Isolation and purification of genomic DNA is an important procedure in modern molecular biology. This chapter begins with an introduction to eukaryotic genomic DNA followed by various optimized protocols of their isolation from various sources. The three most commonly used procedures of genomic DNA from bacterial cells, plant tissues, and whole blood in the laboratory are presented in vivid detail. Furthermore, we have included recipes for various reagents and solutions required for the isolation of genomic DNA samples. As usual, the critical parameters and notes to be taken into consideration are also mentioned along with the protocols after the appropriate steps.

Analysis of isolated genomic and plasmid DNA samples is critical and vital to assess their quality and quantity. Here, we have included methods to analyze the plasmid and genomic DNA samples by gel electrophoresis and spectrophotometric methods. The principles and factors affecting both agarose and polyacrylamide gel electrophoresis are discussed. Along with this, protocols are cited for analyzing and recovering DNA from agarose and polyacrylamide gels. The recipe for the buffers and solutions required for each are mentioned for the convenience of beginner experimenters. Spectrophotometric estimation of isolated DNA, included at the end of the chapter, will provide insight into the purity of the DNA sample.
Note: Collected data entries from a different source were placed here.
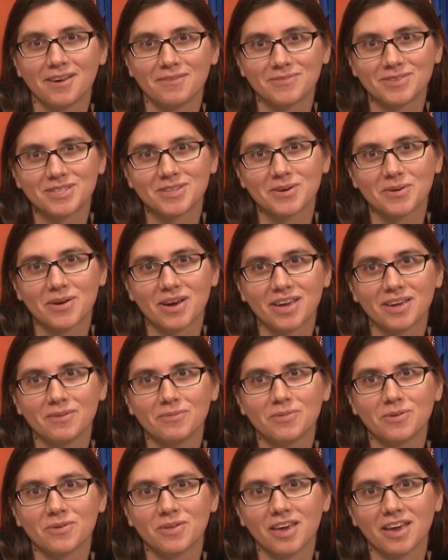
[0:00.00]
So I
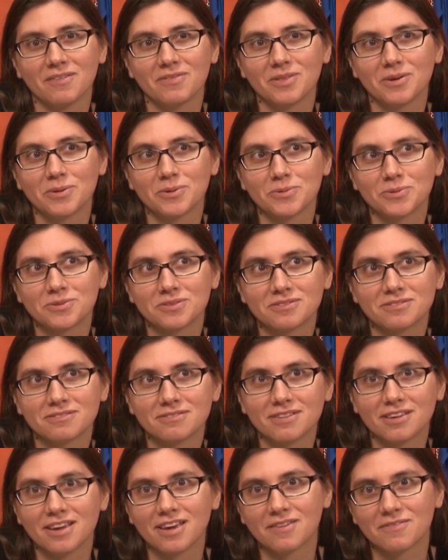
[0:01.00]
will have those
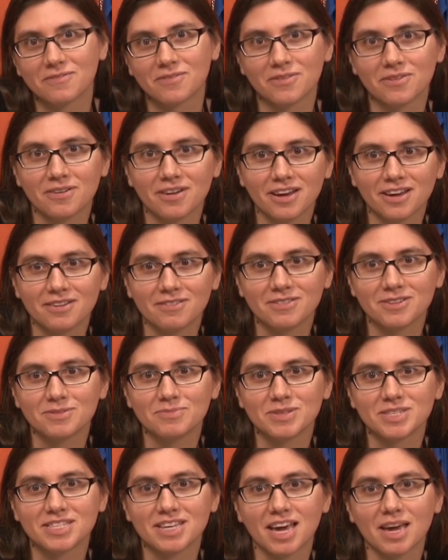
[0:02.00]
for
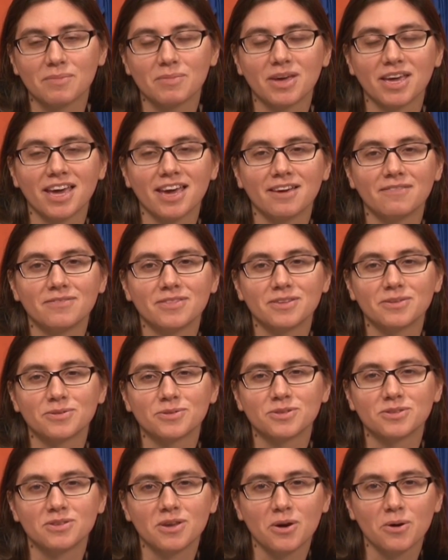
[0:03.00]
Christmas time. I'll have little
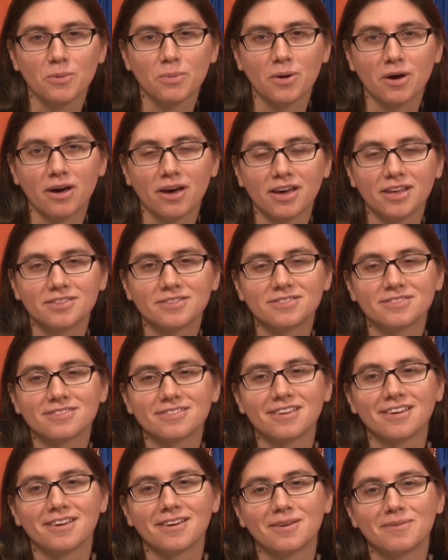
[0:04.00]
snow bots,
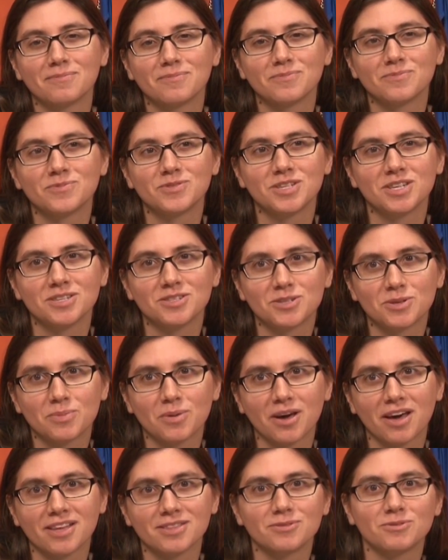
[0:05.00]
ginger
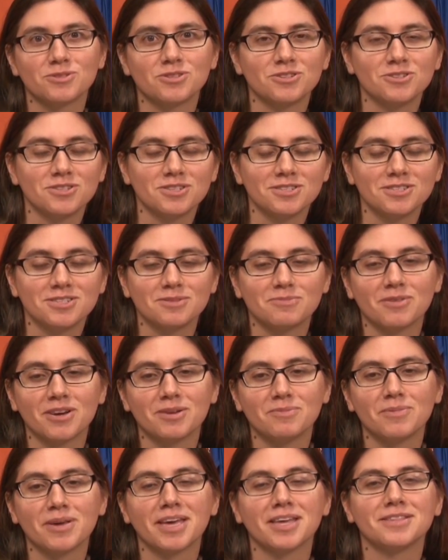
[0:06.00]
bots, which are
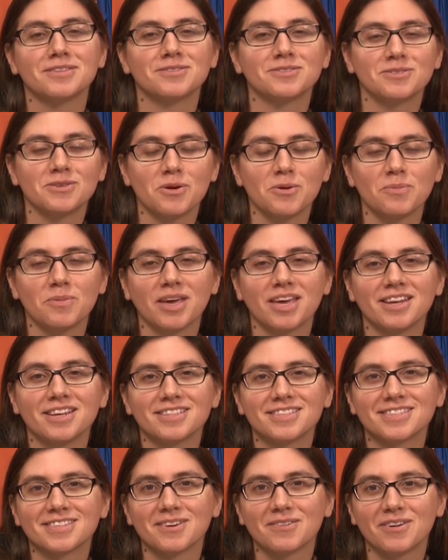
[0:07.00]
gingerbread men, snowmen,
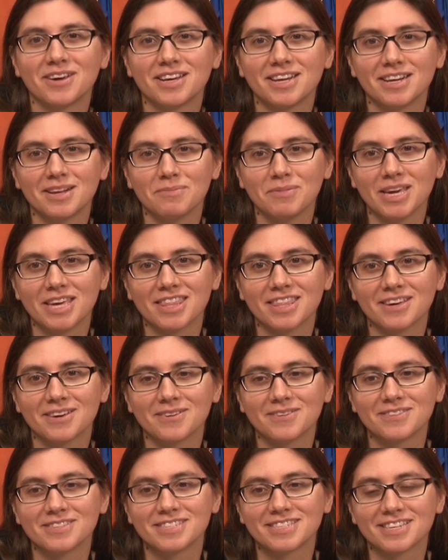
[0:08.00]
and so on, and I make
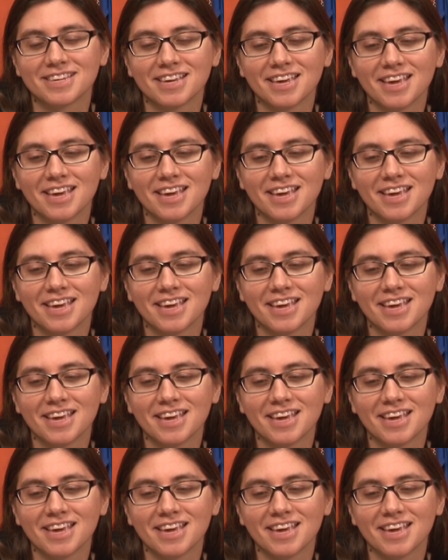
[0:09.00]
those.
The strategies and methods of construction of recombinant DNA molecules, which is the central objective of this book, are elaborated in this chapter. A specific strategy associated with a particular molecular cloning procedure is extremely crucial for its successful execution. Various cloning strategies and procedures, which are successfully used in different laboratories, are described at the beginning of the chapter. Various steps of cloning are described in detail, including the methods of preparation of the vector and insert DNA samples either by digestion with a restriction enzyme or by polymerase chain reaction, modification of vectors and insert DNA, ligation, and transformation. Moreover, the inclusion of the properties and utilities of various end modification enzymes like Klenow, alkaline phosphatases, etc., used in making both the vector and insert molecules compatible for ligation (essential to create successful recombinant molecules) fulfills the goal of the chapter. The process of cutting and joining, though it may seem simple, can pose problems in reality, leading to unsuccessful ligation for which a rigorous troubleshooting guide is provided. The process of making a strain of bacteria ‘competent’ to uptake the ligated DNA by transformation (protocol included) is also included in this chapter. The buffers and solutions required for the entire process can be found at the end of the chapter.
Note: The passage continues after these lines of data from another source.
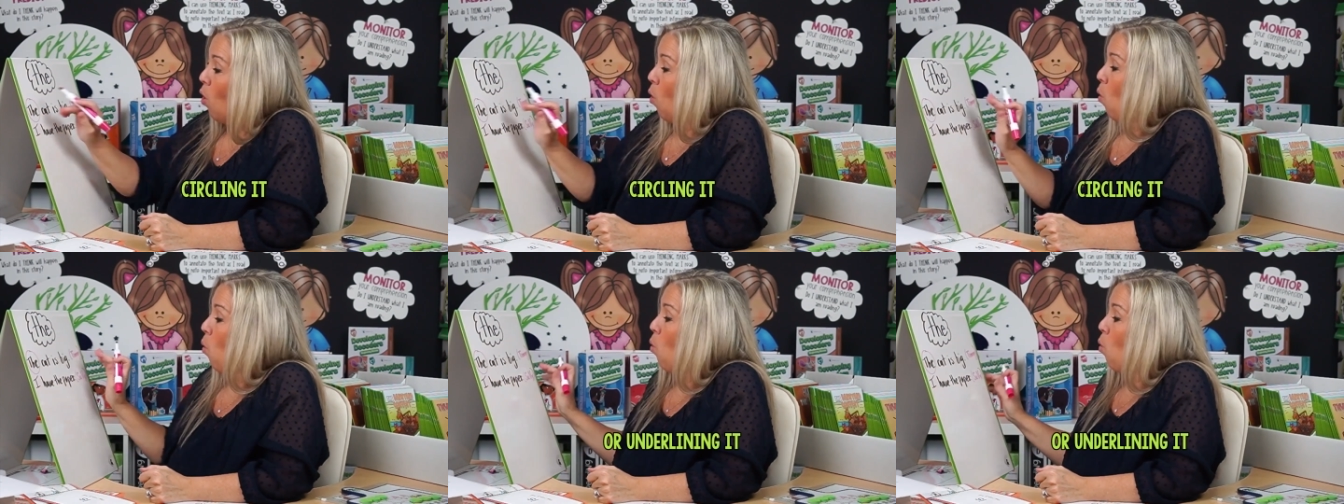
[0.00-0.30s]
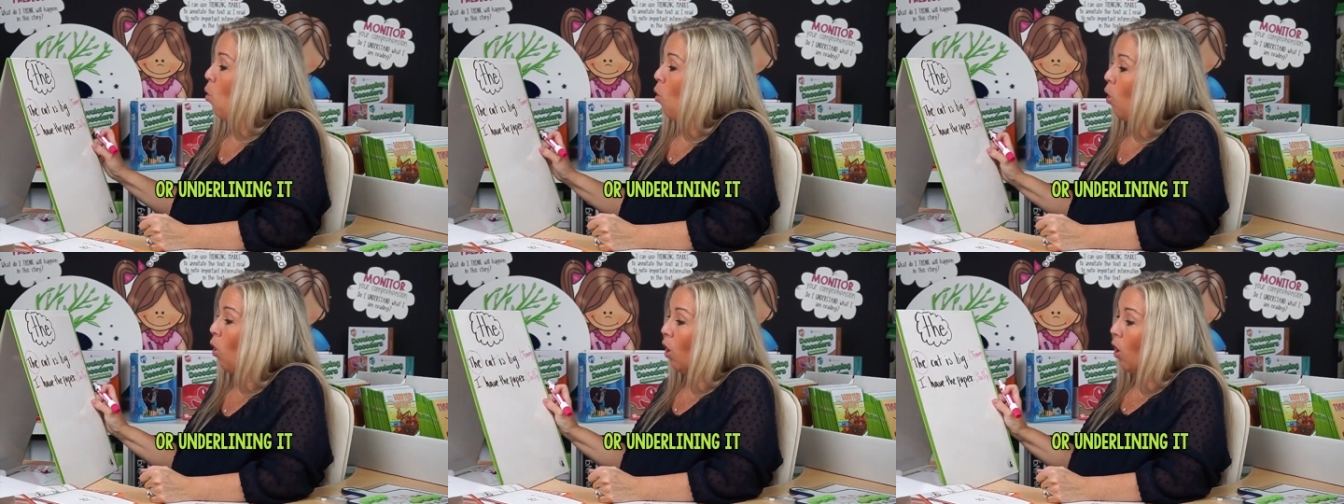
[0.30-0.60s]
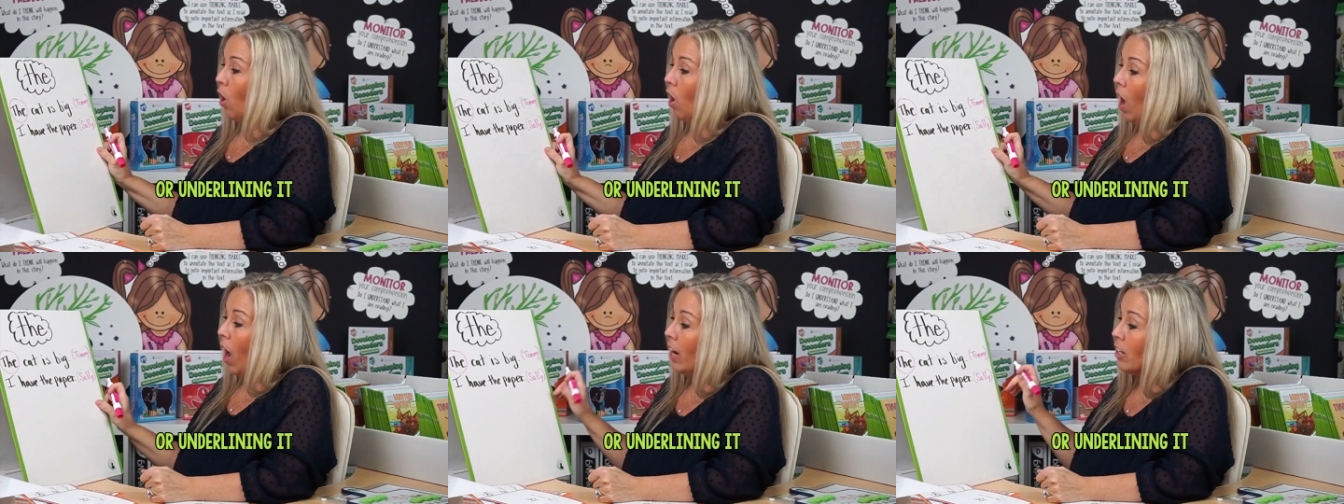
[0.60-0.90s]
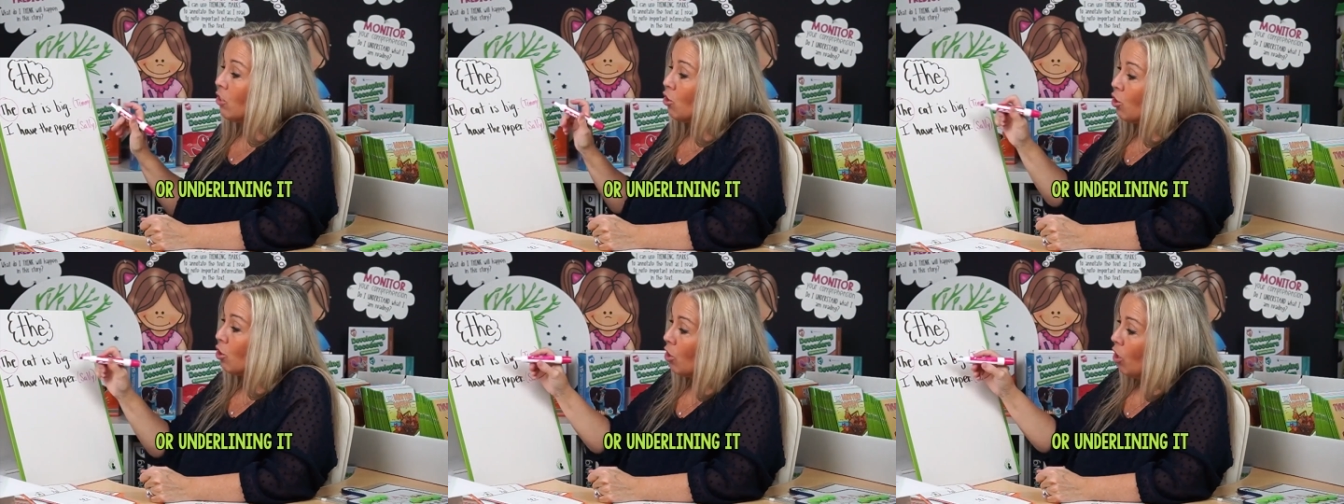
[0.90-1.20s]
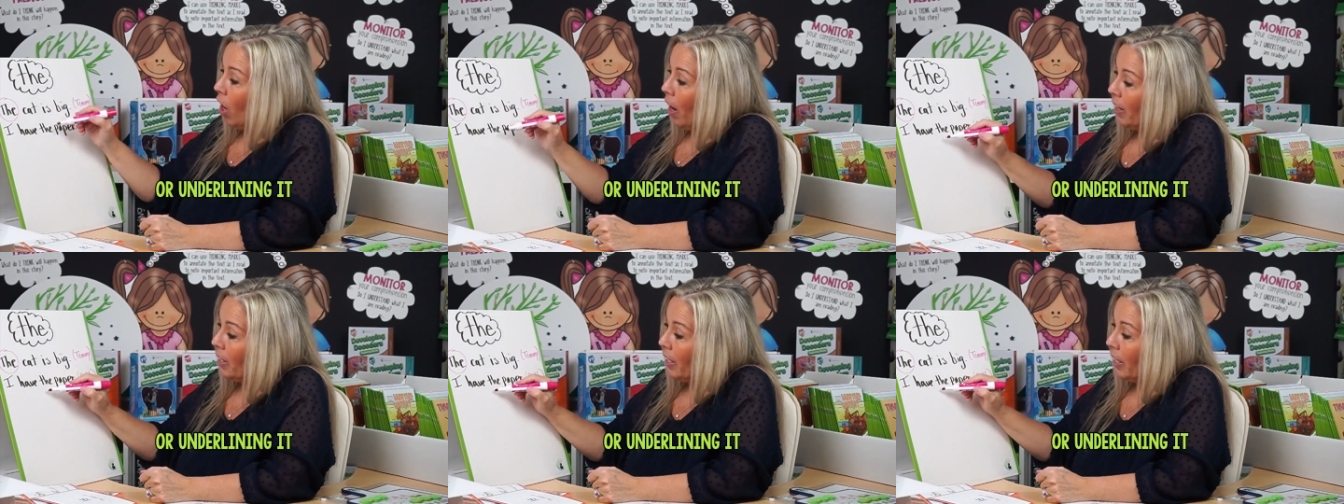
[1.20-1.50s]
or
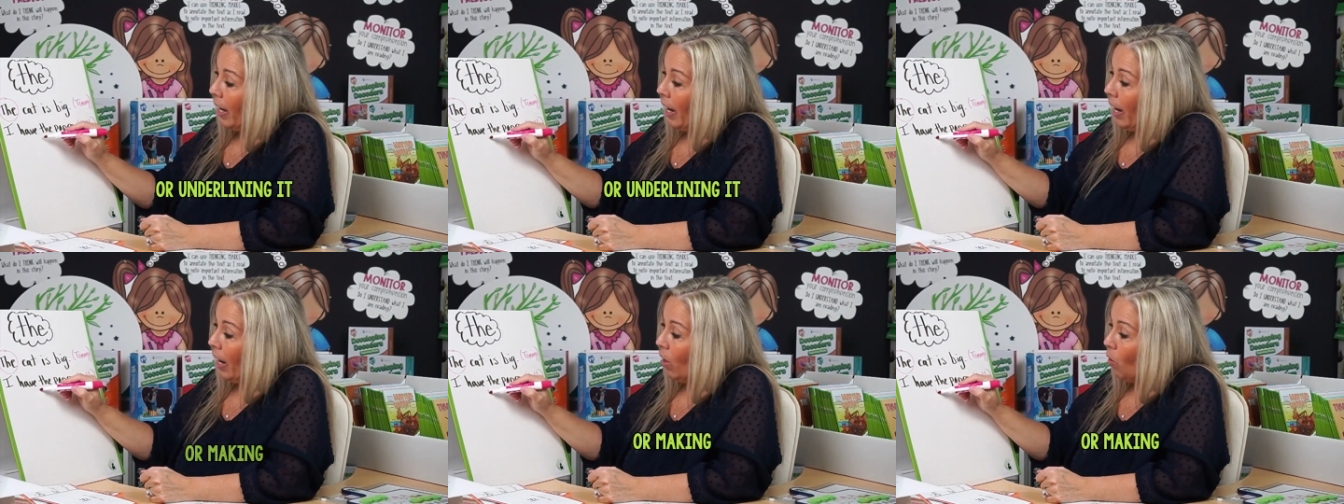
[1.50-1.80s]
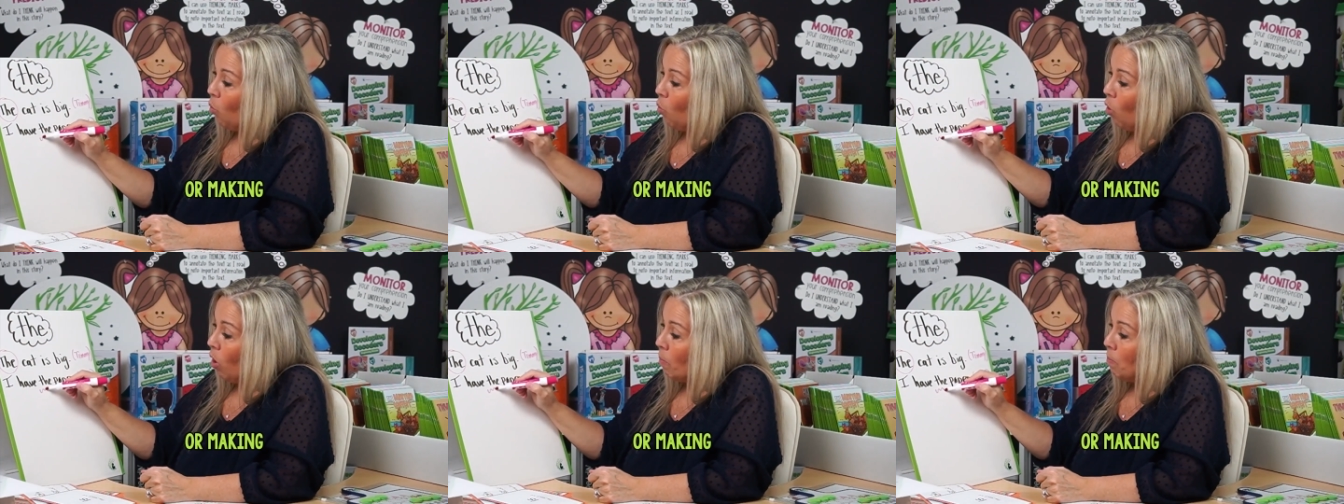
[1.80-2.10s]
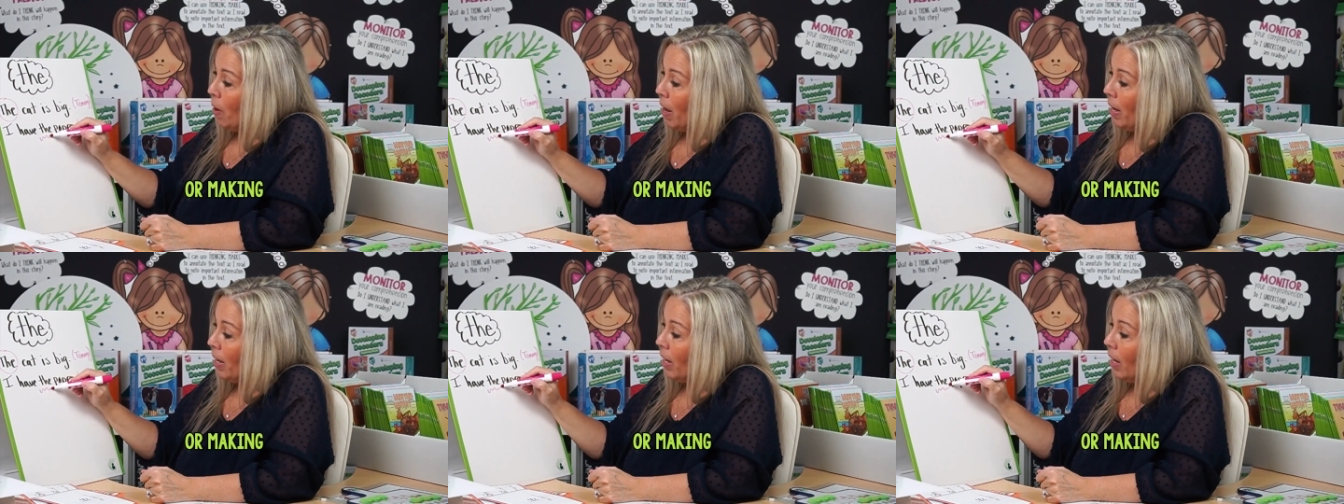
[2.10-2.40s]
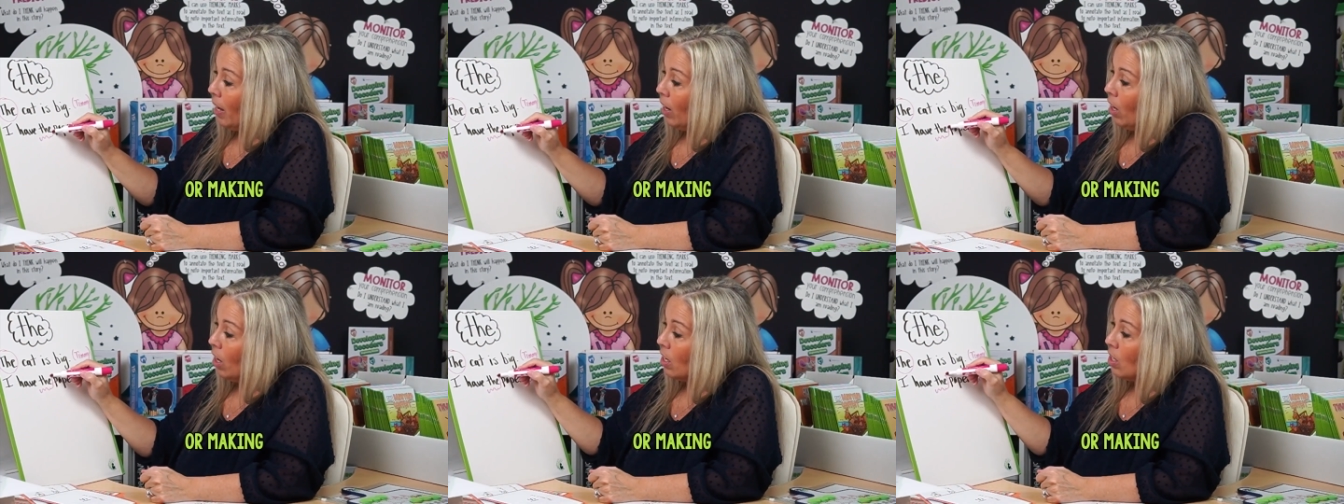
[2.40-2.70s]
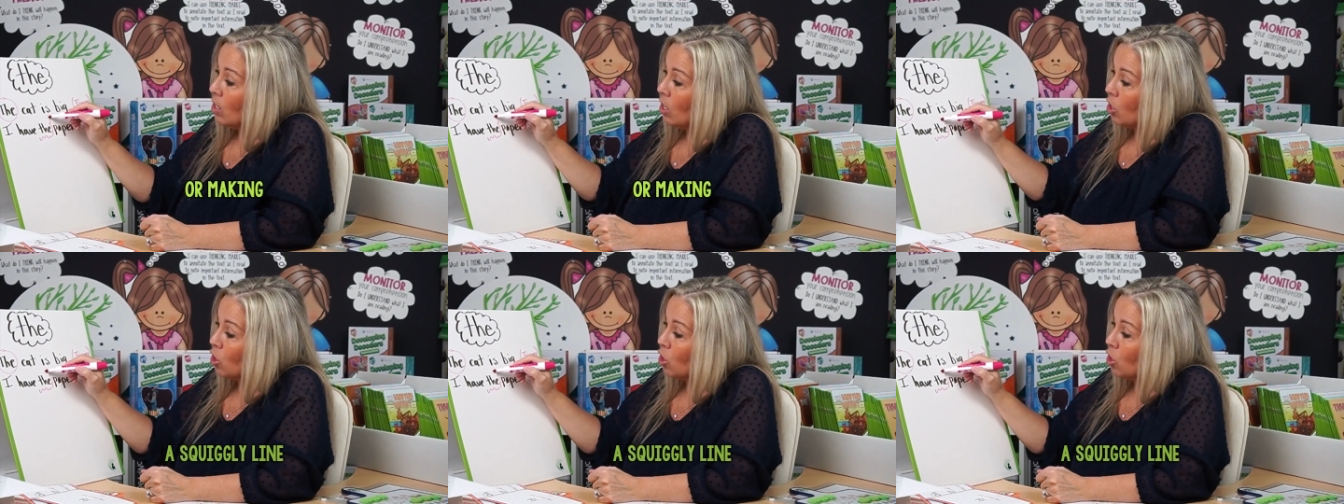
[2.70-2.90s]
underlining it or making a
Identification of correct recombinant clones using an appropriate screening strategy following ligation reaction and transformation constitutes one of the most vital methods in molecular cloning. Introducing the commonly used screening strategies used to identify the correct recombinant clone to a newcomer forms the basis of this chapter. We include various methods to verify true recombinants, beginning with a classic way of initial selection of the transformants on antibiotic-containing medium followed by powerful means of blue-white colony screening strategy, a precise screening strategy using restriction enzyme digestion, and a quick screening strategy using polymerase chain reaction (PCR). The reagents and solutions required for each process can be found at the end of the chapter.